### [Problem details]
The material below should be copied line for line, please, with pictures omitted.

┏━━

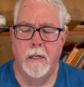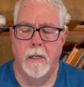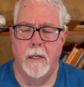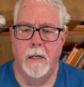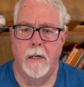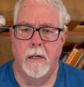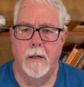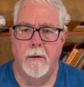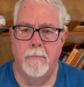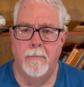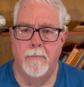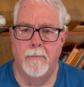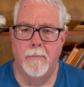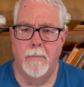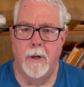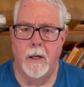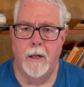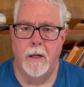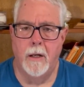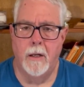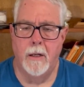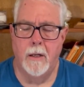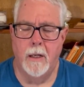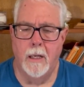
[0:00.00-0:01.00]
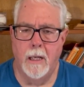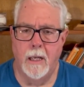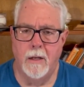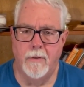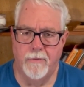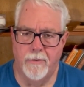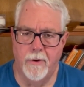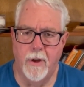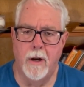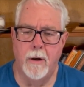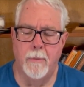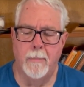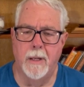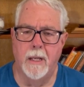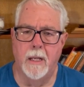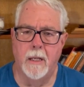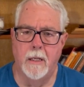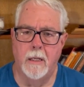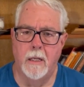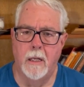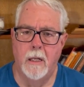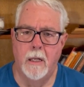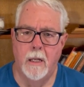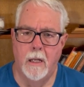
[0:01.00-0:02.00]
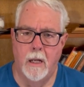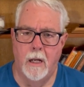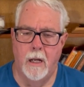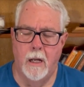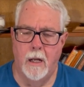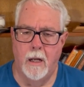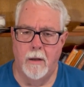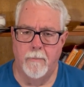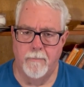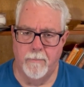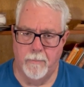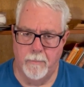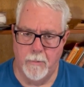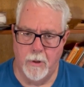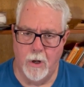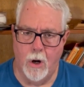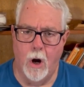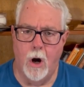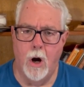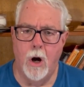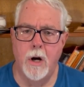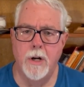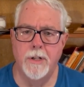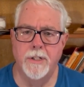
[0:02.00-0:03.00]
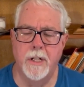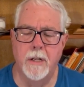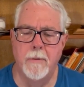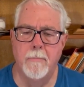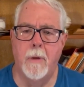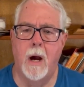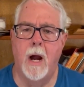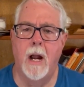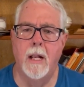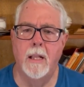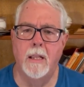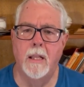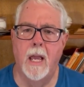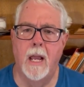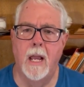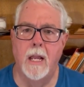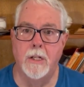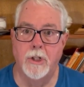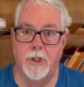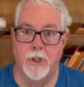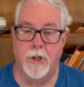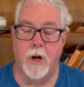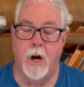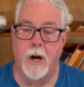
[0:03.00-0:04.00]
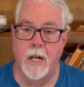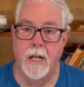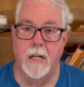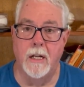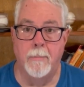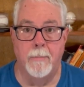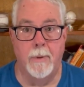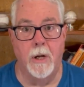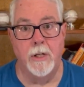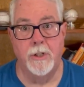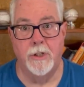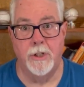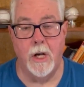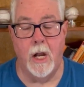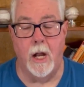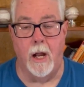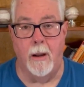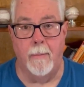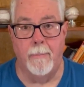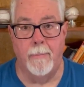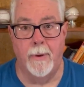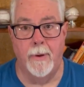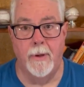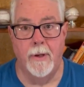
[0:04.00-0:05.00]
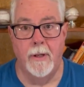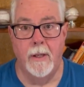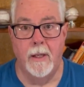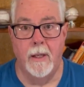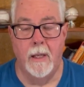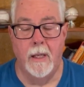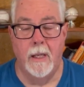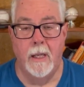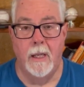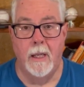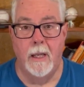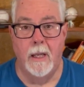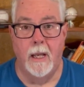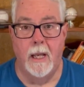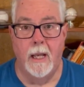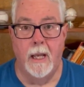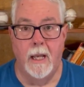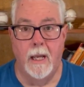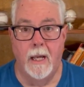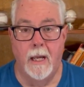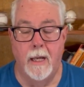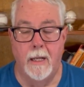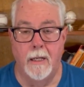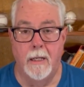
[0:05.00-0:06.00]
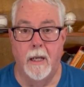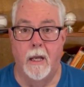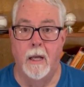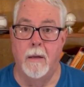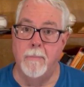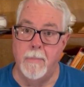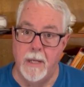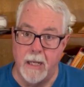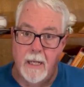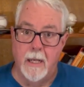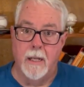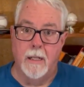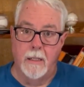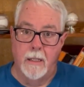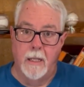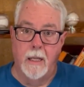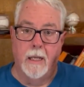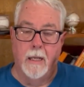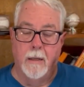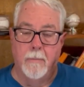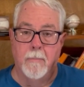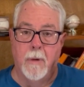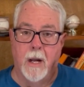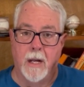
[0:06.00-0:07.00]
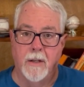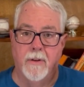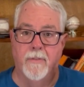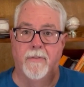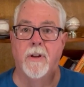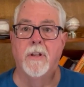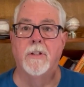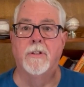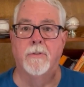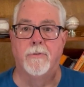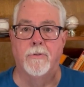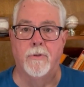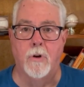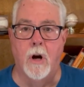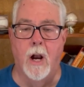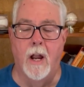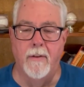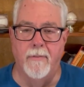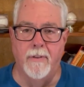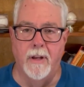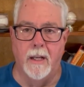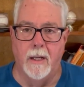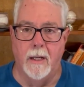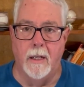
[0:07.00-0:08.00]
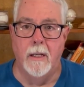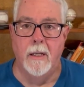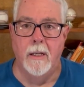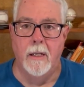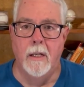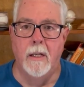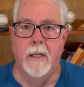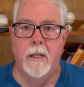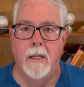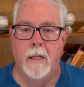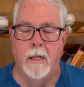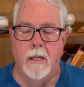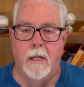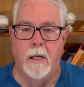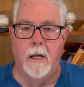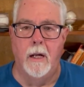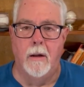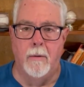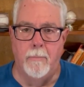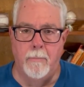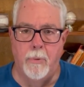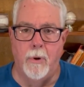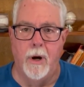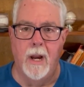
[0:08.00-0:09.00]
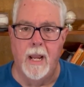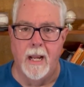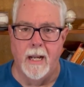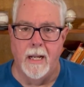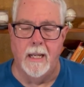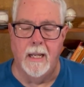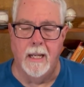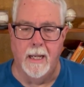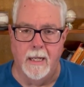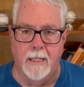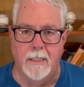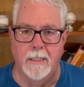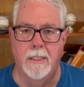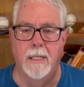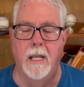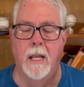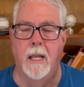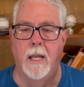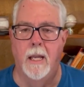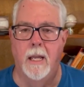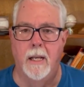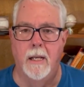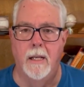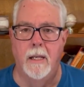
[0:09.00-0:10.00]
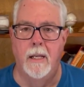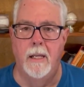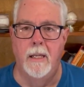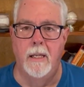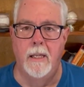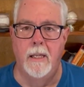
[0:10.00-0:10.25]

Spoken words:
in front of me, cars in my lane starting to bunch up. And immediately my defensive driving brain kicks in.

┗━━

### [Task solution]
[0:00.00-0:01.00]
[0:01.00-0:02.00]
[0:02.00-0:03.00]
[0:03.00-0:04.00]
[0:04.00-0:05.00]
[0:05.00-0:06.00]
[0:06.00-0:07.00]
[0:07.00-0:08.00]
[0:08.00-0:09.00]
[0:09.00-0:10.00]
[0:10.00-0:10.25]

Spoken words:
in front of me, cars in my lane starting to bunch up. And immediately my defensive driving brain kicks in.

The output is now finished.